Your goal –
Please find the lines in the entries below that contain the word "frames", and copy each one.
..............................
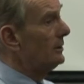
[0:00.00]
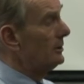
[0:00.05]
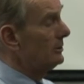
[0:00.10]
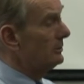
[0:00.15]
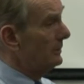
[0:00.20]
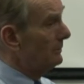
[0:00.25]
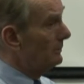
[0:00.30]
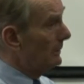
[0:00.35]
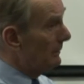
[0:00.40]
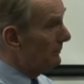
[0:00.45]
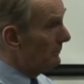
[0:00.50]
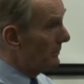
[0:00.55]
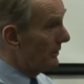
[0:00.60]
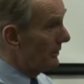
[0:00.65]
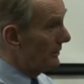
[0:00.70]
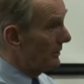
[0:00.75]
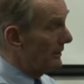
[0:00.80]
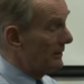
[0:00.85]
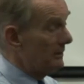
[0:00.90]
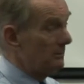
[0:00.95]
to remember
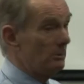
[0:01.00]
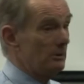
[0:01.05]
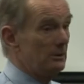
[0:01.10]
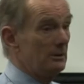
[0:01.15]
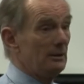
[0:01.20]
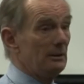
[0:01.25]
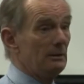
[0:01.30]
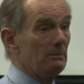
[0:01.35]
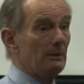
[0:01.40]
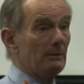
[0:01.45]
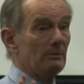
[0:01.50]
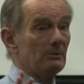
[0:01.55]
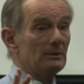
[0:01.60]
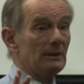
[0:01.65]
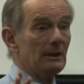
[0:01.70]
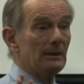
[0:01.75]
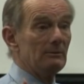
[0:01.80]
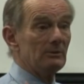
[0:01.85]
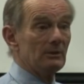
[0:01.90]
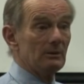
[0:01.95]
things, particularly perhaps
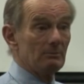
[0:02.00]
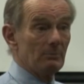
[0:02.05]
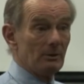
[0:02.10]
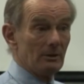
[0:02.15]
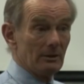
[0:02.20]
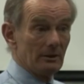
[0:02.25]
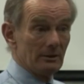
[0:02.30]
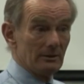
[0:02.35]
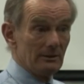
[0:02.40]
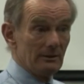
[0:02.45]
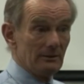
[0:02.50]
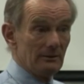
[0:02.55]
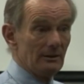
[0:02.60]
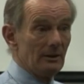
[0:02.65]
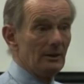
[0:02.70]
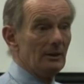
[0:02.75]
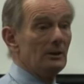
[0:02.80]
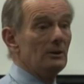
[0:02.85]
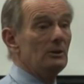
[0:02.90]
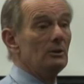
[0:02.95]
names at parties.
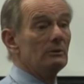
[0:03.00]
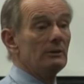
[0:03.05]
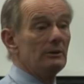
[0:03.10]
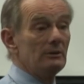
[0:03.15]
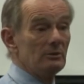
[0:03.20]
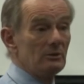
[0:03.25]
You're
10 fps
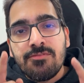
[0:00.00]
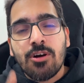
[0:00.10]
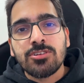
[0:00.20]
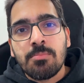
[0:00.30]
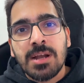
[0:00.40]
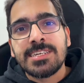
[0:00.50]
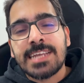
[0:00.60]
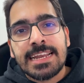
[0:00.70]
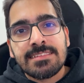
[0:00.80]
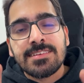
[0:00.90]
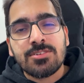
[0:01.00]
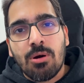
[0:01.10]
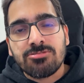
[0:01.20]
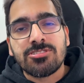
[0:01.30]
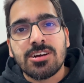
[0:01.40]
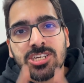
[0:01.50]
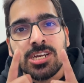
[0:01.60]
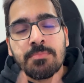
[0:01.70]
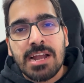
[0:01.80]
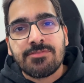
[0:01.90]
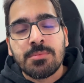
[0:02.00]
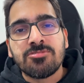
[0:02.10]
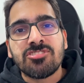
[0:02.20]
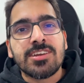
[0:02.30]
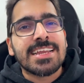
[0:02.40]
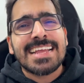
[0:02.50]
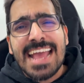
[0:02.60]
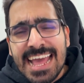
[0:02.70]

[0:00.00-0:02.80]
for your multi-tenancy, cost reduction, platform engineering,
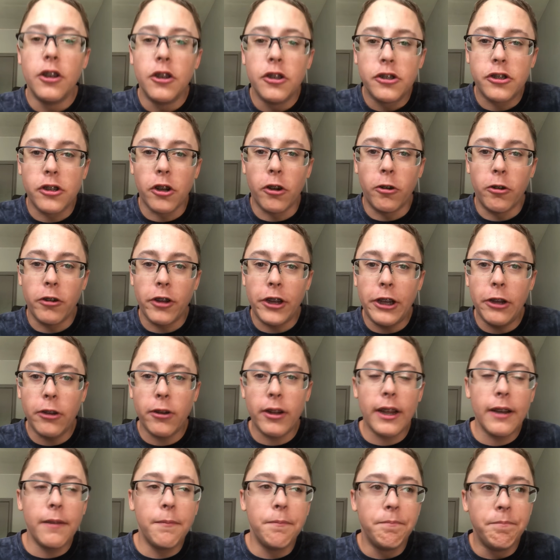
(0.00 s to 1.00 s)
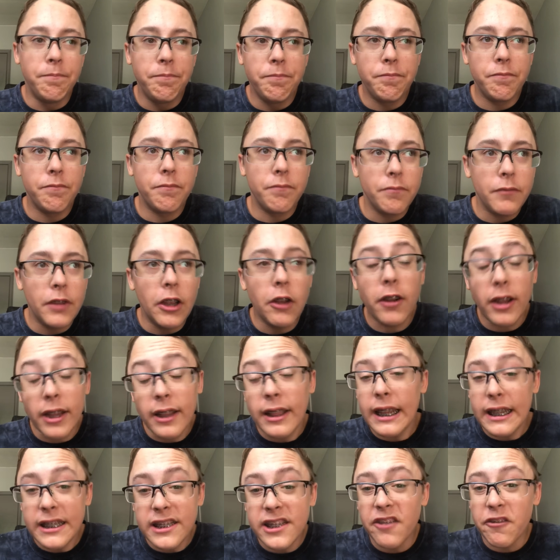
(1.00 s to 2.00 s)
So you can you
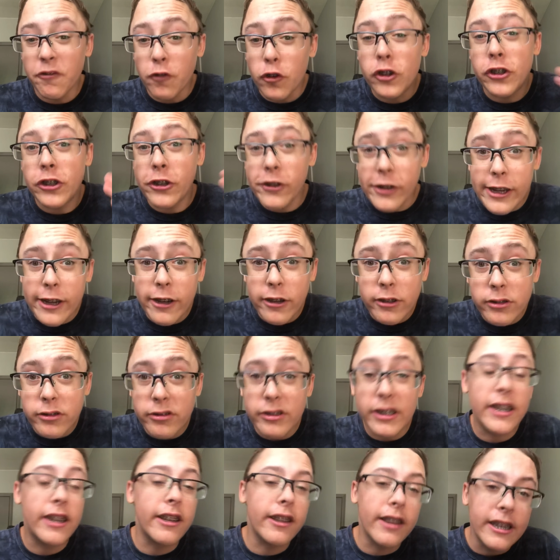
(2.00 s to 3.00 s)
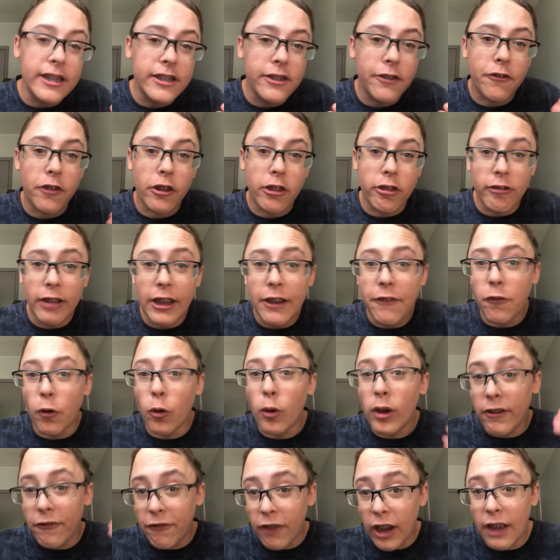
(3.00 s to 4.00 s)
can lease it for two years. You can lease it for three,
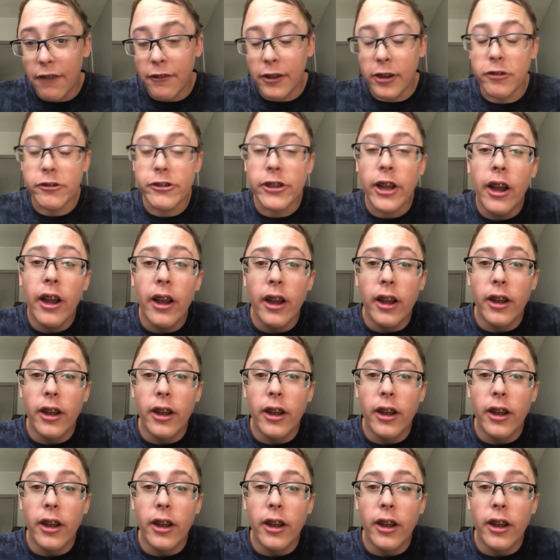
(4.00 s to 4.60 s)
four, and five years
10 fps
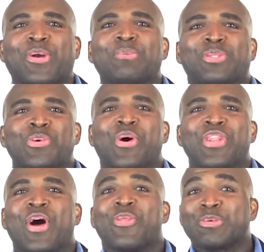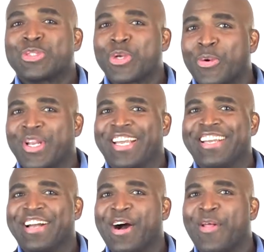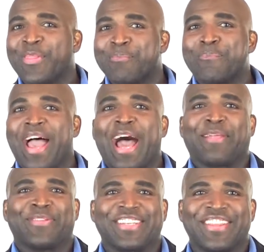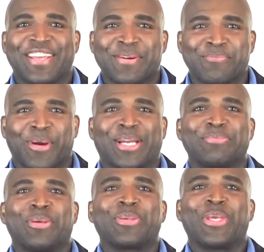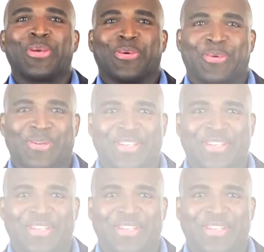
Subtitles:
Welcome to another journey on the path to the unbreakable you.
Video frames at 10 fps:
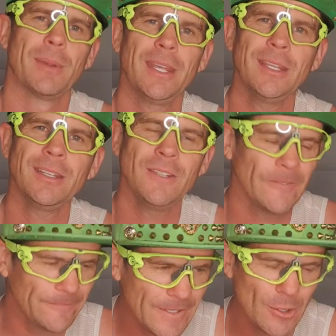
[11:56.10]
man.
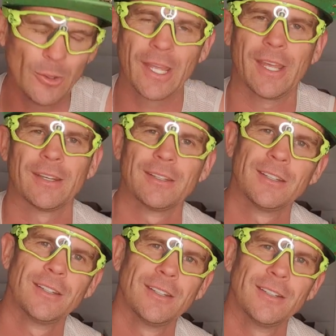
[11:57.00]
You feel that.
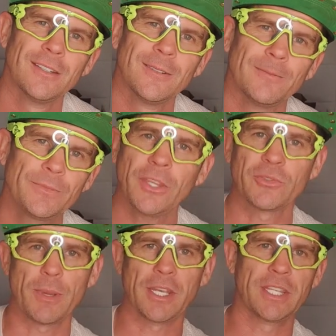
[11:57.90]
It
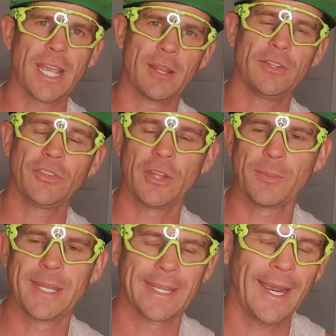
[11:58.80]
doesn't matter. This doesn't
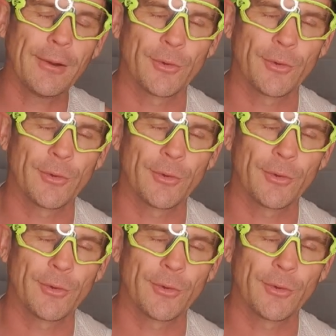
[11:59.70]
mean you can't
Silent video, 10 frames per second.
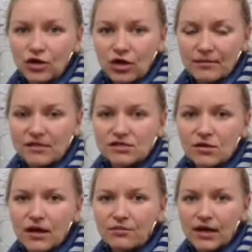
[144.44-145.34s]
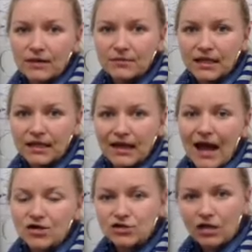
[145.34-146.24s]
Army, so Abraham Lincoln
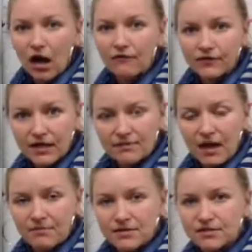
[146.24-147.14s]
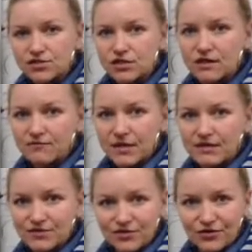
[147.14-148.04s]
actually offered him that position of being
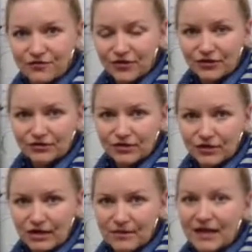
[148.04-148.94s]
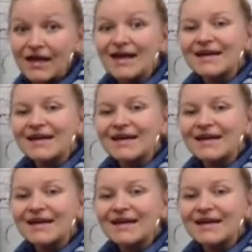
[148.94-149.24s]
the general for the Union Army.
..............................
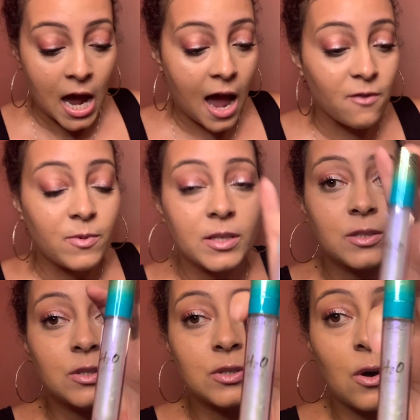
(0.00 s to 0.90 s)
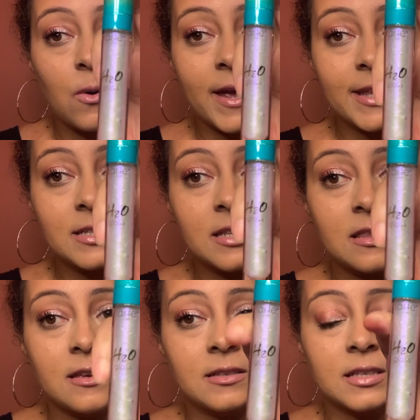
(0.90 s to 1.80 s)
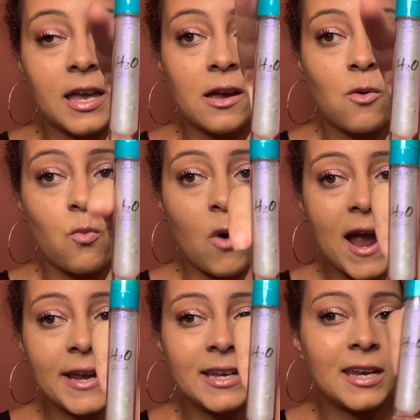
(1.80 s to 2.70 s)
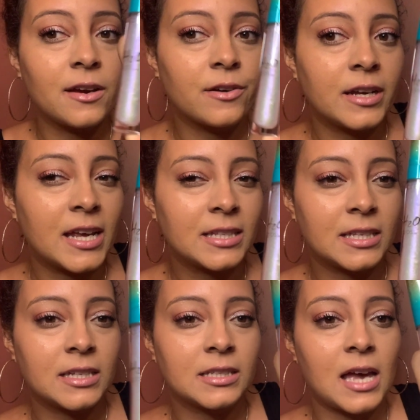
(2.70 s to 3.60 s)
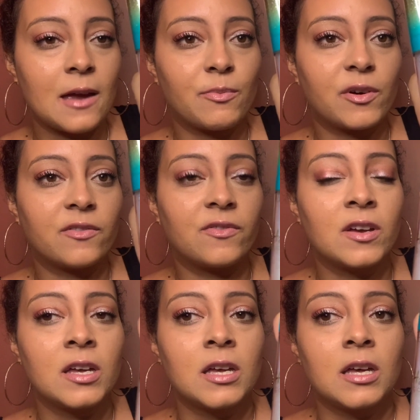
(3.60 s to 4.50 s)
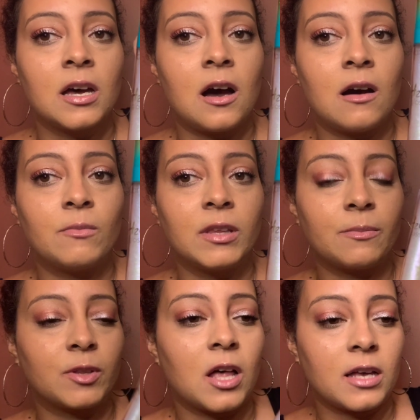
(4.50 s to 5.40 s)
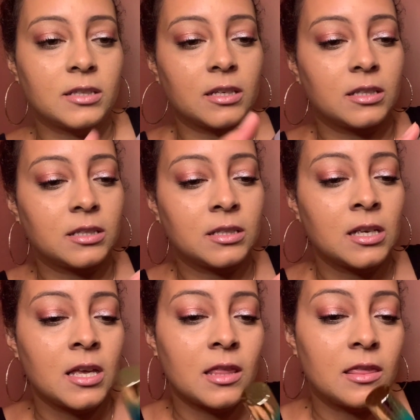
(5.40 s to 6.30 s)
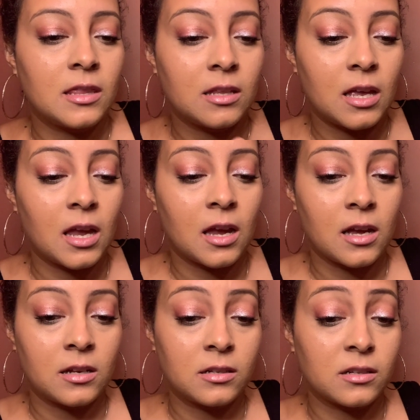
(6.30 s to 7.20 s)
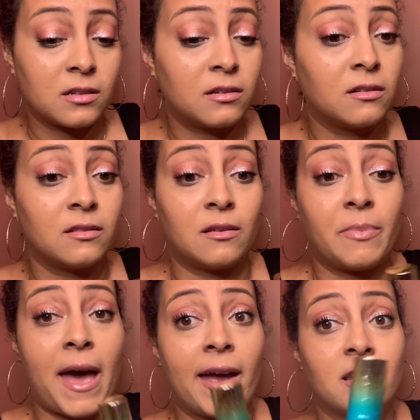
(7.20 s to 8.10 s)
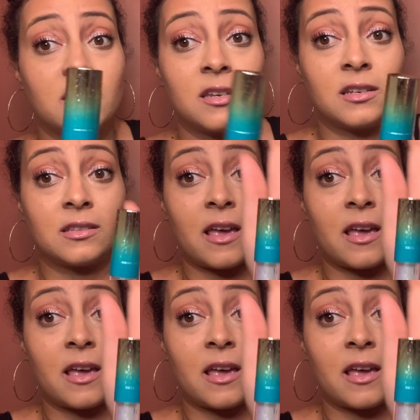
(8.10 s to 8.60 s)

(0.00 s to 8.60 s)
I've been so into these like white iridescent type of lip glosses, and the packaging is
..............................
Exercise result –
Video frames at 10 fps:
Silent video, 10 frames per second.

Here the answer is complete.